Pembahasan Rancangan Kitab Undang-undang Hukum Pidana (RKUHP) terus bergulir. Sekretaris Jenderal (Sekjen) DPR Indra Iskandar mengatakan RKUHP akan disahkan menjadi Undang-Undang (UU) pada 6 Desember 2022. “Sesuai keputusan rapat bamus (badan musyawarah) direncanakan besok,” ujar Indra, dikutip dari Kompas.
Meski hendak disahkan, masih banyak pasal dalam draf terkini yang menjadi perbincangan masyarakat, salah satunya pasal tentang perzinahan. Peraturan yang masuk Pasal 411 sampai 413 tersebut menyatakan “setiap orang yang melakukan persetubuhan dengan orang yang bukan suami atau istrinya, dipidana karena perzinaan, dengan pidana penjara paling lama 1 (satu) tahun atau pidana denda.”
Pasangan kumpul kebo, yakni hidup bersama sebagai suami istri di luar perkawinan, juga dapat dipidana. Meski demikian, Jubir RKUHP mewakili Kementerian Hukum dan HAM, Albert Aries, mengatakan apabila pasal-pasal tersebut masuk delik aduan. Artinya proses hukum baru bisa dijalankan apabila ada yang mengadu atau melapor. Selama tidak ada aduan, meskipun orang tersebut melakukan hal yang masuk dalam pasal tersebut, maka tidak bisa ditindak hukum. Selain itu, masyarakat tidak bisa main hakim sendiri.
Seperti tertera dalam pasal di atas, orang yang mengadukan hanya bisa dari suami atau istri, bagi orang yang terikat perkawinan. Untuk orang yang belum terikat oleh perkawinan, maka aduan bisa dilakukan oleh orang tua atau anaknya.
“Tidak benar orang yang melakukan hubungan seks di luar pernikahan serta-merta dapat dipenjara satu tahun penjara. Sebab, jenis delik dalam tindak pidana perzinaan adalah aduan (klacht delict),” kata Albert, dikutip dari Detik.
Dengan aturan seperti ini, Albert menganggap justru RKUHP melindungi ruang privat masyarakat. Menerapkan pasal pidana perzinaan dan kohabitasi sebagai delik aduan membuat pihak ketiga atau masyarakat yang menganggap dirugikan secara langsung tidak bisa mengambil tindakan main hakim sendiri (eigenrichting).
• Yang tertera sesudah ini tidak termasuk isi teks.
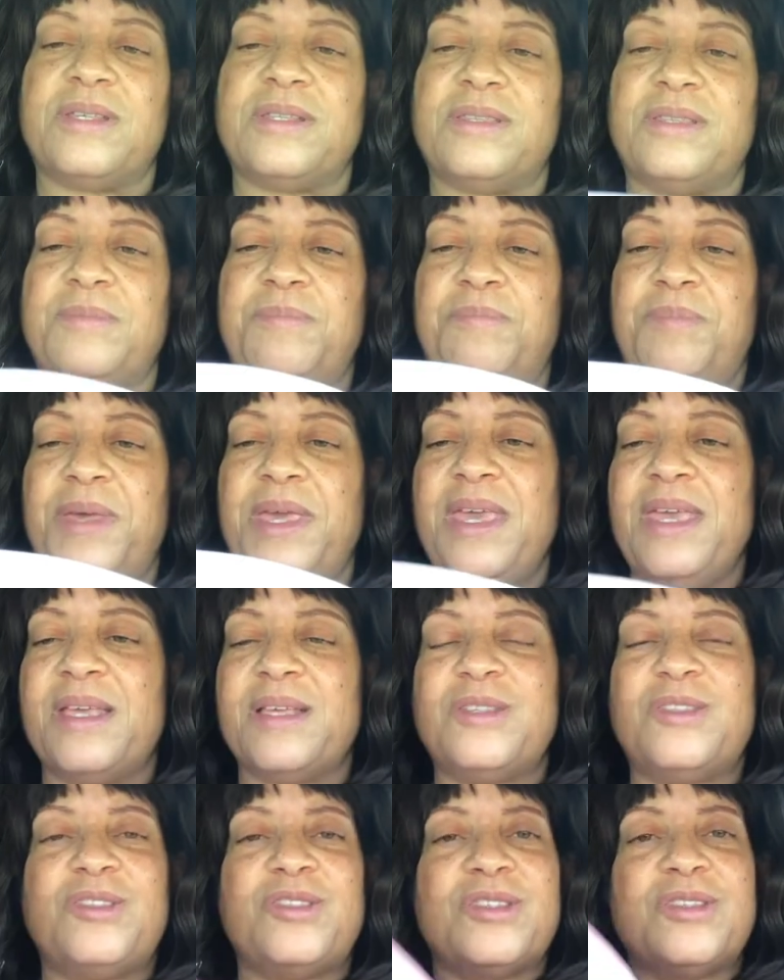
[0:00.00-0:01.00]
The pink
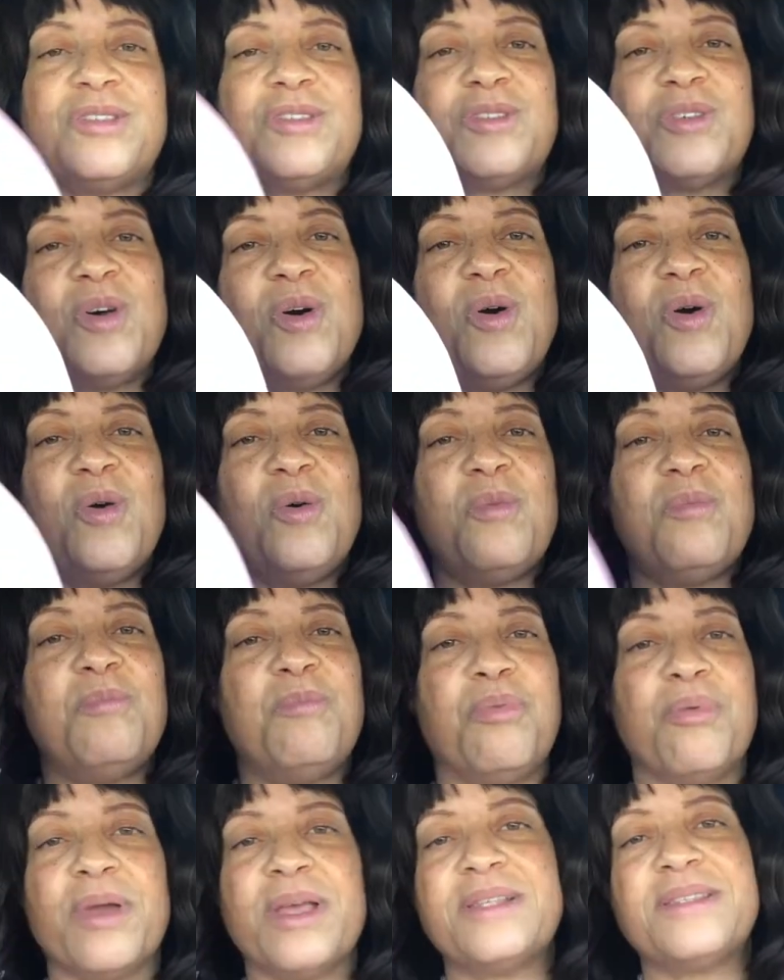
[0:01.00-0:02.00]
is just so
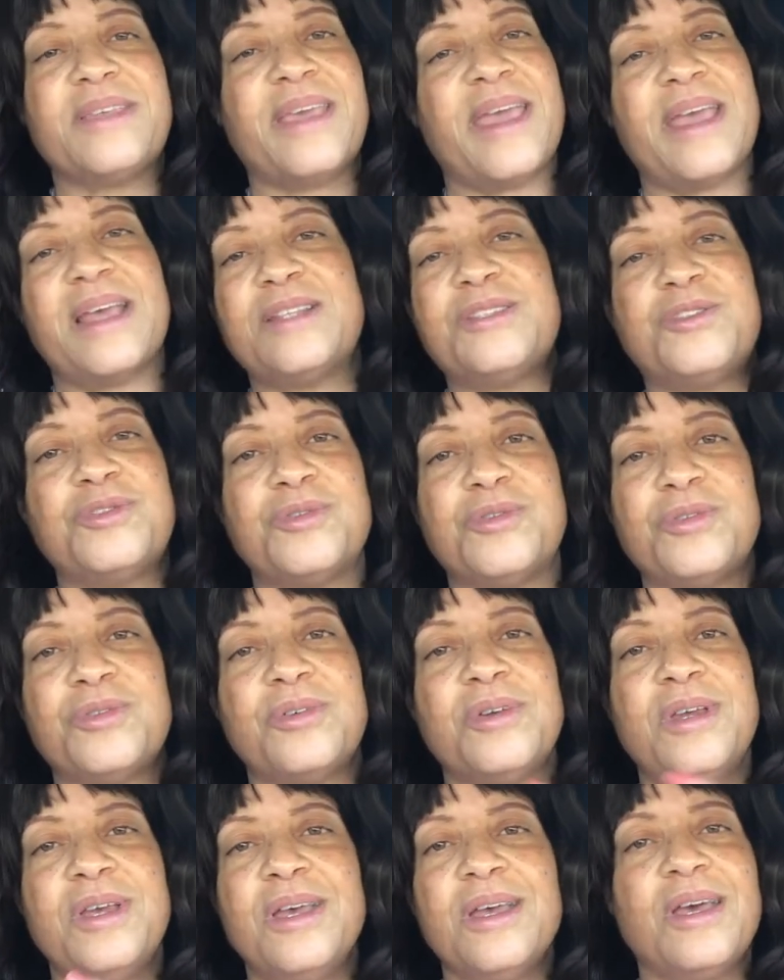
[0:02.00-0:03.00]
breast cancer
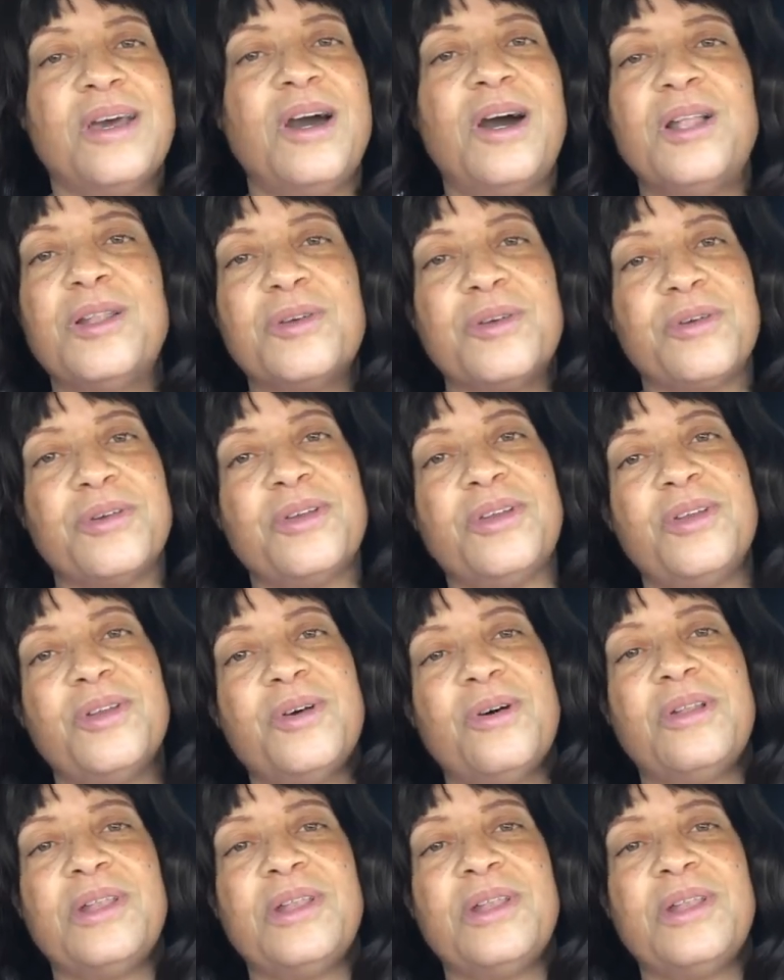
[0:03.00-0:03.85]
color, you know,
Sanksi juga tidak serta berupa penjara. Pasal perzinaan dan kohabitasi dalam RKUHP memiliki aturan alternatif sanksi pidana yang tidak diatur. Dalam KUHP yang berlaku saat ini, hal tersebut masuk dalam pasal 284.
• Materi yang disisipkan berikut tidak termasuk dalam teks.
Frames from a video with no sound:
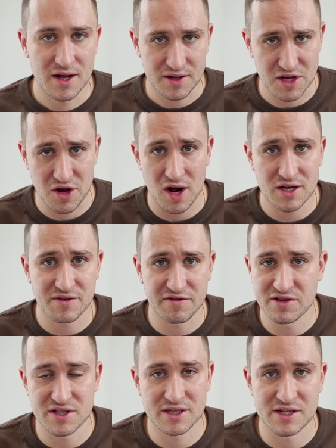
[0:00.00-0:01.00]
the odds of
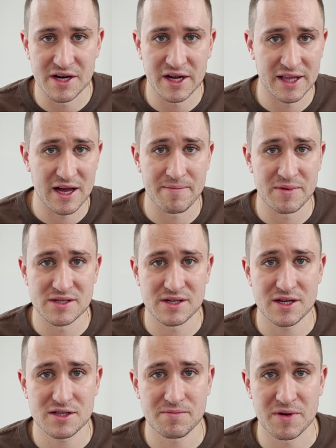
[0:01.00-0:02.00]
you succeeding in that
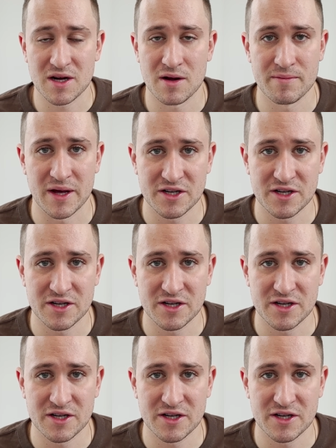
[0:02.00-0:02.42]
business become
“Sehingga kalaupun akhirnya terbukti memenuhi unsur, pelakunya tidak selalu harus berakhir di penjara, karena ada alternatif sanksi berupa denda kategori II (maksimal Rp 10 juta),” kata Albert.
Dalam menerjemahkan buku II RKUHP, Albert meminta masyarakat untuk juga melihat ketentuan dalam buku I RKUHP sebagai ‘operator’. Sebagai contoh dalam Pasal 85 RKUHP. Apabila pelaku tindak pidana diancam penjara kurang dari 5 tahun atau hakim menjatuhkan pidana penjara paling lama 6 bulan pidana denda paling banyak kategori II, maka ada alternatif pidana berupa kerja sosial.
“Pemerintah dan DPR juga menyepakati ditambahkannya penjelasan bahwa dengan berlakunya tindak pidana kohabitasi ini, maka seluruh peraturan perundang-undangan lainnya (yang mengatur hal yang sama) menjadi tidak berlaku,” katanya.